New folder structure phase 1

2026-02-10 06:45:08 +00:00 · 2022-05-25 12:54:15 +02:00
parent 432416d09e
commit 5ad517ce83
305 changed files with 0 additions and 0 deletions
--- a/contrib/multi-account-securityhub/templates/CF-Prowler-IAM.yml
+++ b/contrib/multi-account-securityhub/templates/CF-Prowler-IAM.yml
@@ -0,0 +1,105 @@
+AWSTemplateFormatVersion: 2010-09-09
+Description: This Template will create the IAM Roles needed for the Prowler infrastructure
+Parameters:
+  ProwlerCrossAccountRoleName:
+    Type: String
+    Description: Name of the cross account Prowler IAM Role
+    AllowedPattern: ^[\w+=,.@-]{1,64}$
+    ConstraintDescription: Max 64 alphanumeric characters. Also special characters supported [+, =, ., @, -]
+    Default: ProwlerXA-Role
+  ECSExecutionRoleName:
+    Type: String
+    Description: Name for the ECS Task Execution Role
+    AllowedPattern: ^[\w+=,.@-]{1,64}$
+    ConstraintDescription: Max 64 alphanumeric characters. Also special characters supported [+, =, ., @, -]

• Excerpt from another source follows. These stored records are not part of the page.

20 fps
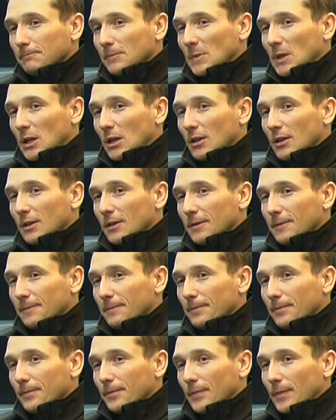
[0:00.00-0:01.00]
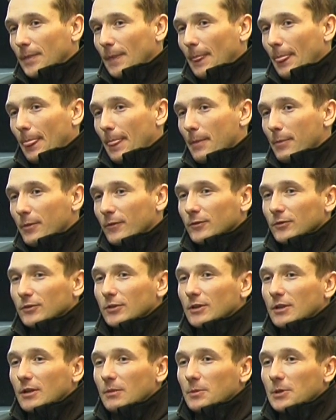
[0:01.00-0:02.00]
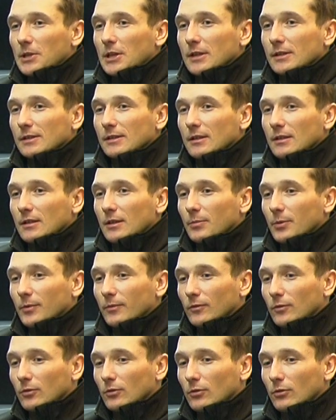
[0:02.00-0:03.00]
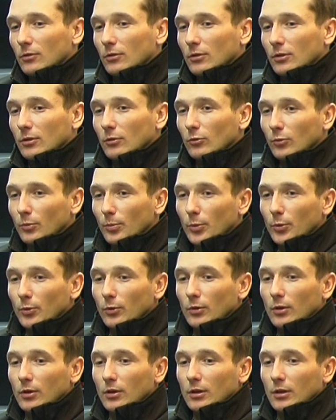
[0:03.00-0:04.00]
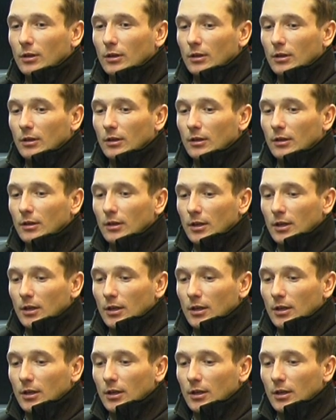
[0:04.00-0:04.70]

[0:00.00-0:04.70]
no ale na pewno determinacja, na pewno e, upór. E,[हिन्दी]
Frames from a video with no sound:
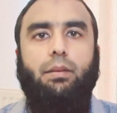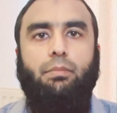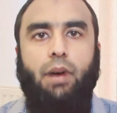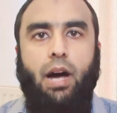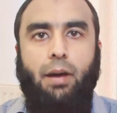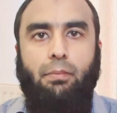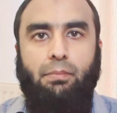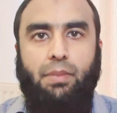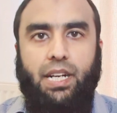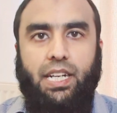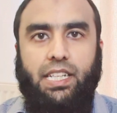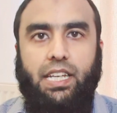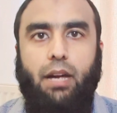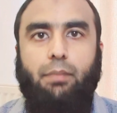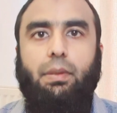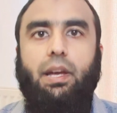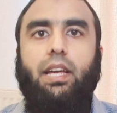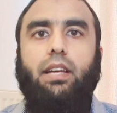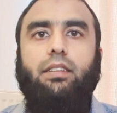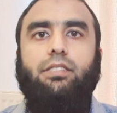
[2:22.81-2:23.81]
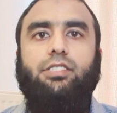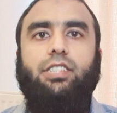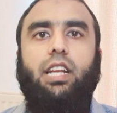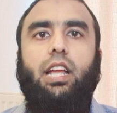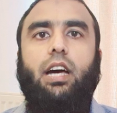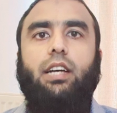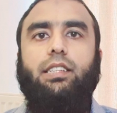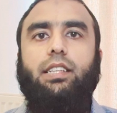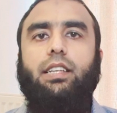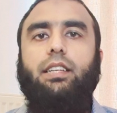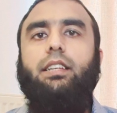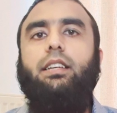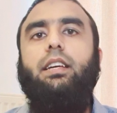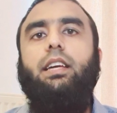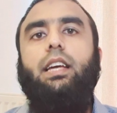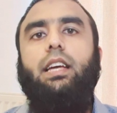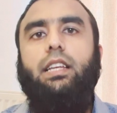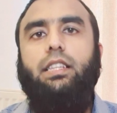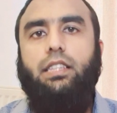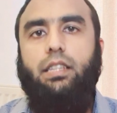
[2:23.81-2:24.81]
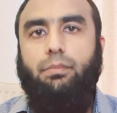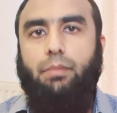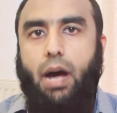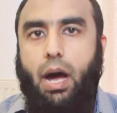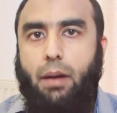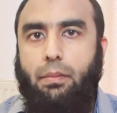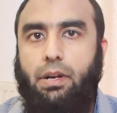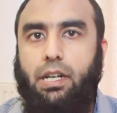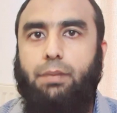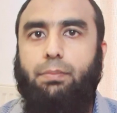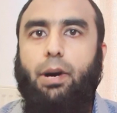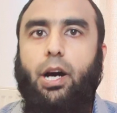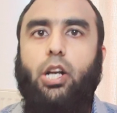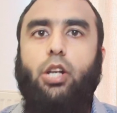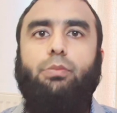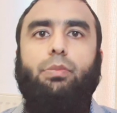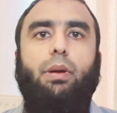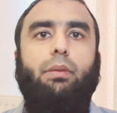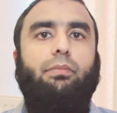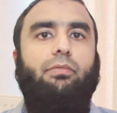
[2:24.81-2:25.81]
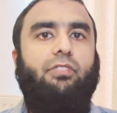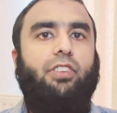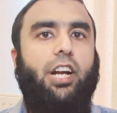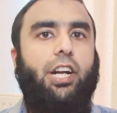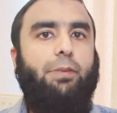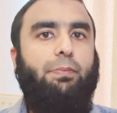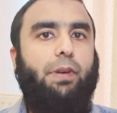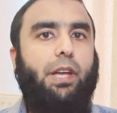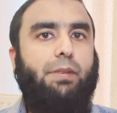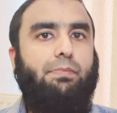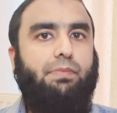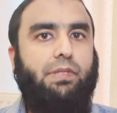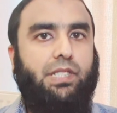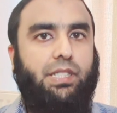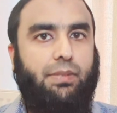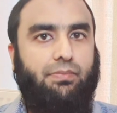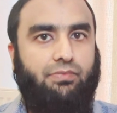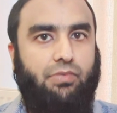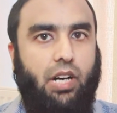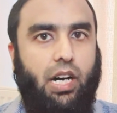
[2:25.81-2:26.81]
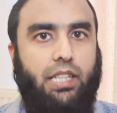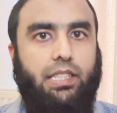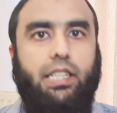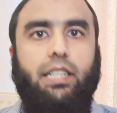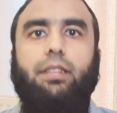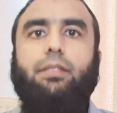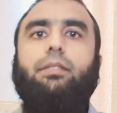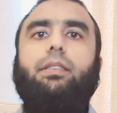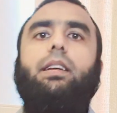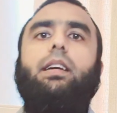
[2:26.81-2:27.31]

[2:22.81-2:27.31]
तमाम मीडिया में चला दें तमाम अखबारों में फ्रंट पेज पे छपवा दें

+    Default: ECSTaskExecution-Role
+  ProwlerTaskRoleName:
+    Type: String
+    Description: Name for the ECS Prowler Task Role
+    AllowedPattern: ^[\w+=,.@-]{1,64}$
+    ConstraintDescription: Max 64 alphanumeric characters. Also special characters supported [+, =, ., @, -]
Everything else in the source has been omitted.